For months after that we were afraid. Too many of us saw Sonu’s ghost in the periphery. He came to me in flashes and I saw him suddenly when I opened my eyes in the morning or when I turned a corner to the corridor. He played his guitar for Solona. Radhika saw him decayed and falling off the bones. We slept together after that –as many as could fit in a single bed and talked nonsensically, trying to keep from dozing off.

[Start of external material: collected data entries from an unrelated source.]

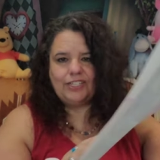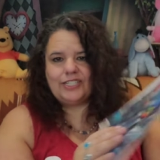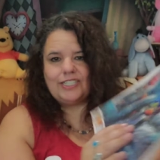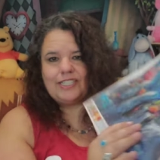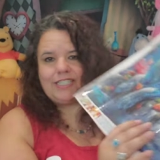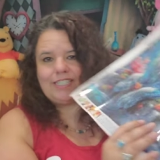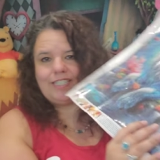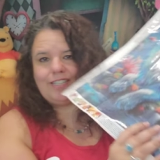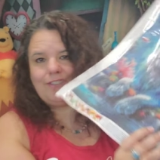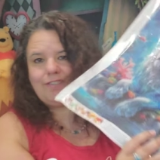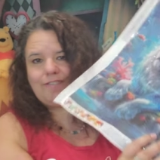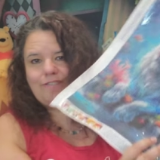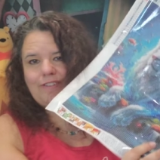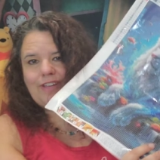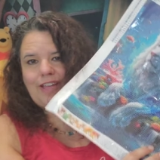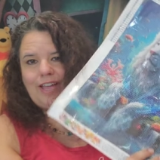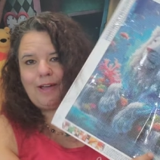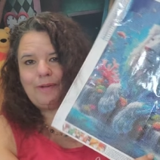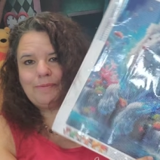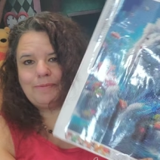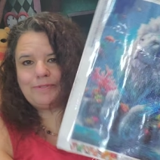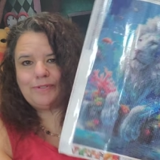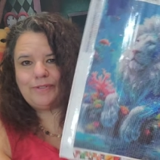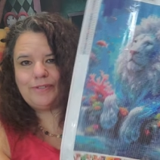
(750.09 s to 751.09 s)
just love,
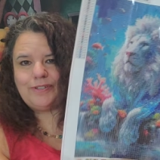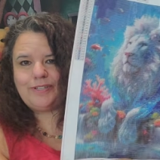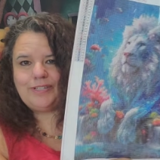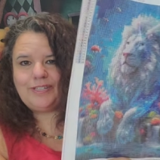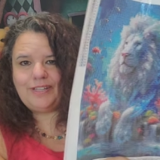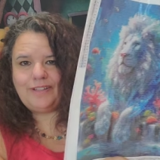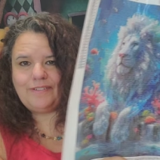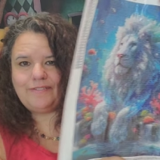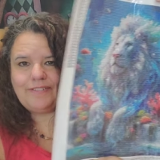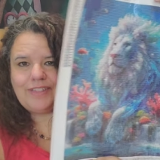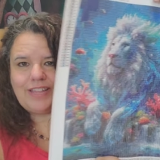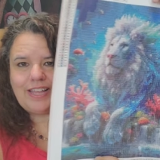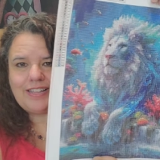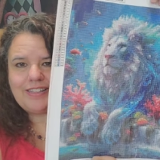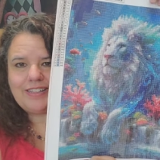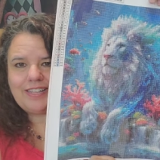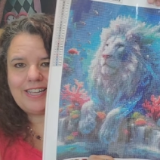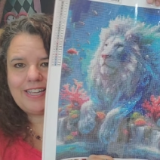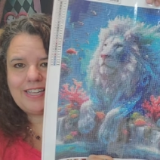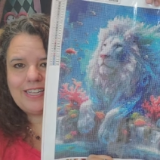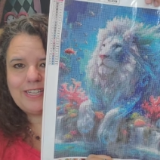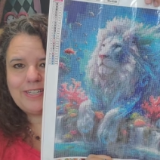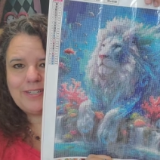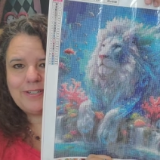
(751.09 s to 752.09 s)
absolutely love that
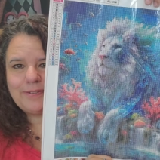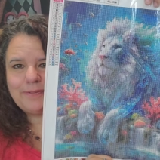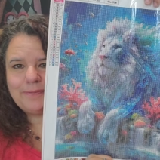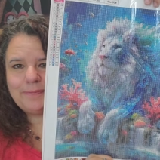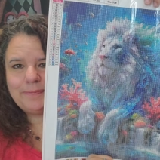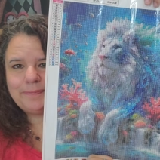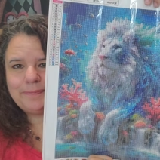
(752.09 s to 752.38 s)
lion.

We imagined Ratna Didi in her two-room shack, wearing a red saree. We imagined Chutkey upon some street in the Hawaian shirt he wore like wings upon his body. We never talked directly about Sonu. His ghost was sure to come if we talked about him.
Too many of us saw Sonu’s ghost in the kitchen. It stole biscuits and buns and its face was white under the tubelight. There was a strip of light under the door even when the kitchen was locked for the day and we heard the fire on the stove. We knew Sonu was behind the door doing whatever it was ghosts did. We heard his guitar at all hours. We had to cross the kitchen stairs to get to the bathroom and we avoided drinking too much water before bedtime.
That was also when some of us began to see through walls. One night Anuja saw Ratna Didi on the terrace. We were sleeping together and Anuja pointed at the ceiling and said she could see Ratna Didi’s ghost flying over us.
But Ratna Didi is not dead, I said.
You don’t have to be dead to be a ghost, Anuja said.
And then I saw her too, Ratna Didi, floating in the wind like a prayer flag, looking for her sons.